Preparing for after the stamp duty holiday

The mortgage market works only because of deadlines being met. You might say the whole process is a series of deadlines and when you also throw into the mix a stamp duty holiday deadline, you certainly up the ante in terms of completion pressure and everything that comes with that.

As we work through the next couple of months, the 31 March deadline will get ever closer, and as a lender we’re acutely aware of what will be at stake for both advisers and their clients. We’ve upped our resources specifically in our completion teams in order to help as many clients as possible complete before the deadline and secure the stamp duty saving available.

At the time of writing, no extension of the stamp duty reduced rates period has been announced, and we have to work on the basis that it won’t be forthcoming.

Historically, the good news is that while we’ve had stamp duty deadlines in the past, for example, back in 2016 when stamp duty for additional property was to be raised 3%, there was no extension offered however – at least according to my memory – there were also no great swathes of missed completions. Let’s hope for the same this time.

Back in 2016 the conveyancing sector worked admirably, because there was undoubtedly a bump in activity by landlords bringing forward their purchases so they wouldn’t have to pay the extra charge.

Whether we can say the conveyancing profession is in the same environment now is doubtful – back in 2016 that extra activity was confined just to buy-to-let/additional property purchases, and the stamp duty increase was going to be specifically for them, not the entire market.

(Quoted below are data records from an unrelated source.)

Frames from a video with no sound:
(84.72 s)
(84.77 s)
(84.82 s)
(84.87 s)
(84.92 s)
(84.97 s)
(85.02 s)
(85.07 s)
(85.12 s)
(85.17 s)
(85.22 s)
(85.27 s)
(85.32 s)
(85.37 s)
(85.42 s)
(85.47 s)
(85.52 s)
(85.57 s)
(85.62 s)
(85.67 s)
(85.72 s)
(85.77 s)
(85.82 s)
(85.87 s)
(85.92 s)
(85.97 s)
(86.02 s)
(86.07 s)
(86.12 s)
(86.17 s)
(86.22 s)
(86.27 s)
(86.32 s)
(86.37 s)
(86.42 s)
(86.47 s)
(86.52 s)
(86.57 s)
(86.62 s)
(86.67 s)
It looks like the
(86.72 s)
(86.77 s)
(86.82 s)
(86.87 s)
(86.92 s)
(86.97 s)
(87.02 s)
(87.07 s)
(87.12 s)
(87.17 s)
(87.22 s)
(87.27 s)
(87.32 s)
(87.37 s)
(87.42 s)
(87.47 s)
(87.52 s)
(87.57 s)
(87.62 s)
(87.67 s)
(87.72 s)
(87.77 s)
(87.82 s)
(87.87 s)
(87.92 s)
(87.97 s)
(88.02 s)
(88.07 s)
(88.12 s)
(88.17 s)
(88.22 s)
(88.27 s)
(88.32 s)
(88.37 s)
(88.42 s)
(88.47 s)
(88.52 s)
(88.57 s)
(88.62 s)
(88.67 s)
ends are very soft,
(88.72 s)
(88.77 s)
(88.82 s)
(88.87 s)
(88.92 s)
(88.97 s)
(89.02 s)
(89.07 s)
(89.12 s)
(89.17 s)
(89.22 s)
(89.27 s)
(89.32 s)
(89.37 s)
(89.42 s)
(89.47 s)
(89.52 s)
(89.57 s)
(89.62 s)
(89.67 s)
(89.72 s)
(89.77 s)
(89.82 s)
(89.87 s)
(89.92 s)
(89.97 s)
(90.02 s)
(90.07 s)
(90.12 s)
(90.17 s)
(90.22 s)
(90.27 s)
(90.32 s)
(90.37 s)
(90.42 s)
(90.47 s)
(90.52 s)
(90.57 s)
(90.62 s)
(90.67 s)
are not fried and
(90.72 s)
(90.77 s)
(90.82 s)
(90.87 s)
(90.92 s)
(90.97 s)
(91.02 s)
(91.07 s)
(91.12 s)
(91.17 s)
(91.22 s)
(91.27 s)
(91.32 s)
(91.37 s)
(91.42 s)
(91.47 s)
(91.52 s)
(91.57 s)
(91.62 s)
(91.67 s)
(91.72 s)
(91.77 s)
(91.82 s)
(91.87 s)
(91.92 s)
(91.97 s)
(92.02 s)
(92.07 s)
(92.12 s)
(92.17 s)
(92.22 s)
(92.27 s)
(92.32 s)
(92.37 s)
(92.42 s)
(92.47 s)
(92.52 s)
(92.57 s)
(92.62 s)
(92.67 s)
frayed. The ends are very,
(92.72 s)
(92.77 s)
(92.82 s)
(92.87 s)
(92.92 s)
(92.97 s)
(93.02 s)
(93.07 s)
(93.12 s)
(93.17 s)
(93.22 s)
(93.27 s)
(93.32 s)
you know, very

Plus, the entire country was not in lockdown or attempting to face off a deadly pandemic. Times have certainly changed.

That 2016 deadline does however provide us with an interesting five-year anniversary right now, especially if we are to see purchase activity tail off slightly after the end of March. Because of course large numbers of landlords would have taken five-year deals back then, which as we speak, will just be weeks away from coming off those special rates.

Even if they took two or three-year products in 2016 and then 2018/2019, it still means that Q1 this year should present a sizeable number of maturing buy-to-let deals and there’s no doubting that landlord borrowers will be looking to remortgage/transfer where possible so they do not end up moving onto the lender’s reversion rates.

In a market environment where future purchase activity is slightly uncertain, the remortgage market grows in importance. Indeed, following 2020 where purchasing was a driving force, we could quickly return to a position where remortgaging becomes the bedrock of any advisers’ business again, particularly after those Q1 cases have moved through to completion.

Many in the market, us included, are acutely aware that any stamp duty holiday deadline could see some significant changes present themselves after it has passed. It’s why we’ve also focused heavily on our new business and sales team resource because we recognise that this market needs to work on what happens throughout the rest of the year.

For advisers there’s clearly the landlord remortgage business to secure, and remortgage business in general, plus of course no-one quite knows how the pandemic will continue to shape homeowners’ needs, their finances, their job situation, and what also might happen when the vast amount of government support starts to tail off.

It’s clear to us certainly that the need for advice is only likely to increase, especially given that many borrowers’ 2020 experience is going to fundamentally alter their mortgage journey going forward. There is likely to be a move from mainstream to specialist for many borrowers, plus a complexity to their financial history – because of Covid-19 – that simply wasn’t there before.

As a lender active in these sectors it’s up to us to provide the product ranges and services to meet those changing borrower circumstances, and we’ll certainly be supporting advisers to secure that renewal business and respond to all the new enquiries that should come their way throughout 2021.